▶ What the task requires:
Exclude the pictures, then repeat exactly each line from the one containing "[0:04.21-0:05.26]" to the final line of the records that follow.

▶ Dataset entries:
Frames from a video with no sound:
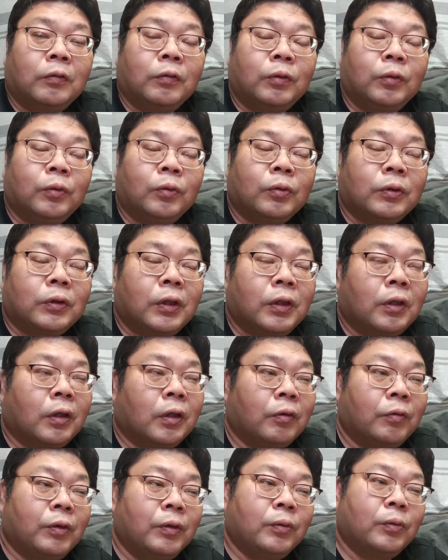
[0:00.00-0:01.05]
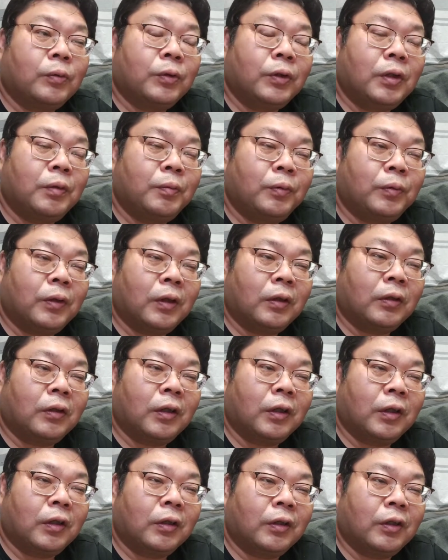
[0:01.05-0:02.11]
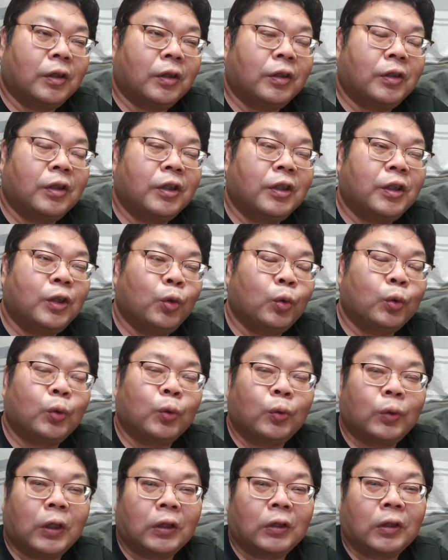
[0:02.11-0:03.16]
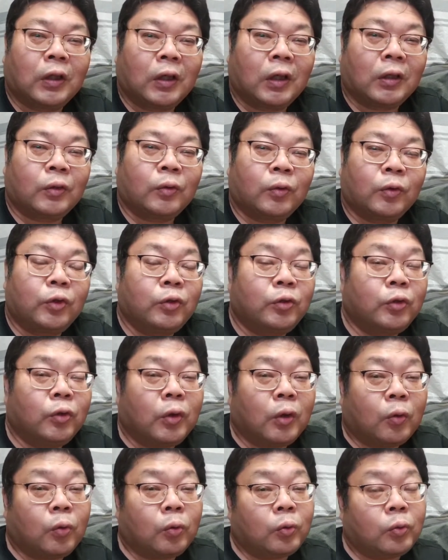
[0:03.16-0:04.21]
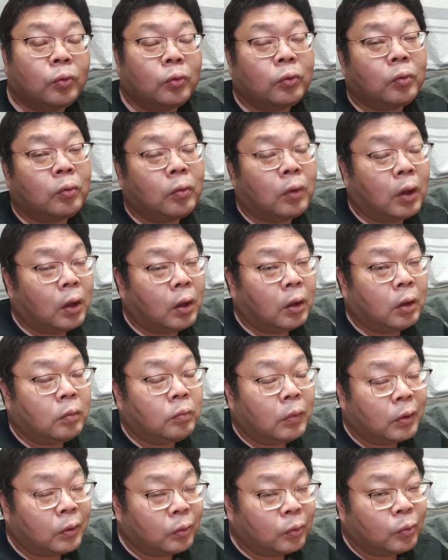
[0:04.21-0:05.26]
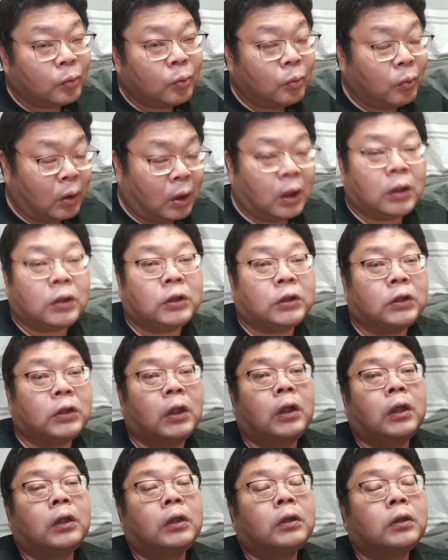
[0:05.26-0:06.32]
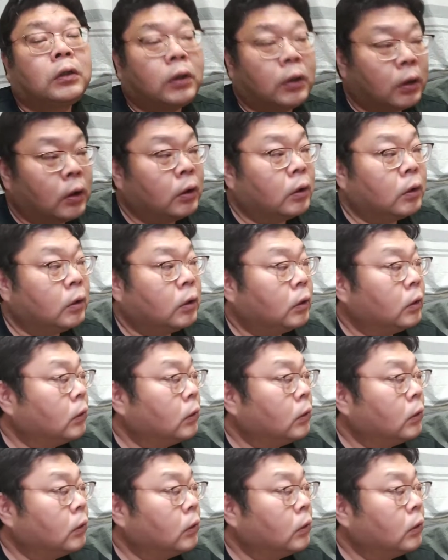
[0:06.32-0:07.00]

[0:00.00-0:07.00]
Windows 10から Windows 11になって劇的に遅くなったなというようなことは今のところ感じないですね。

▶ The answer:
[0:04.21-0:05.26]
[0:05.26-0:06.32]
[0:06.32-0:07.00]

[0:00.00-0:07.00]
Windows 10から Windows 11になって劇的に遅くなったなというようなことは今のところ感じないですね。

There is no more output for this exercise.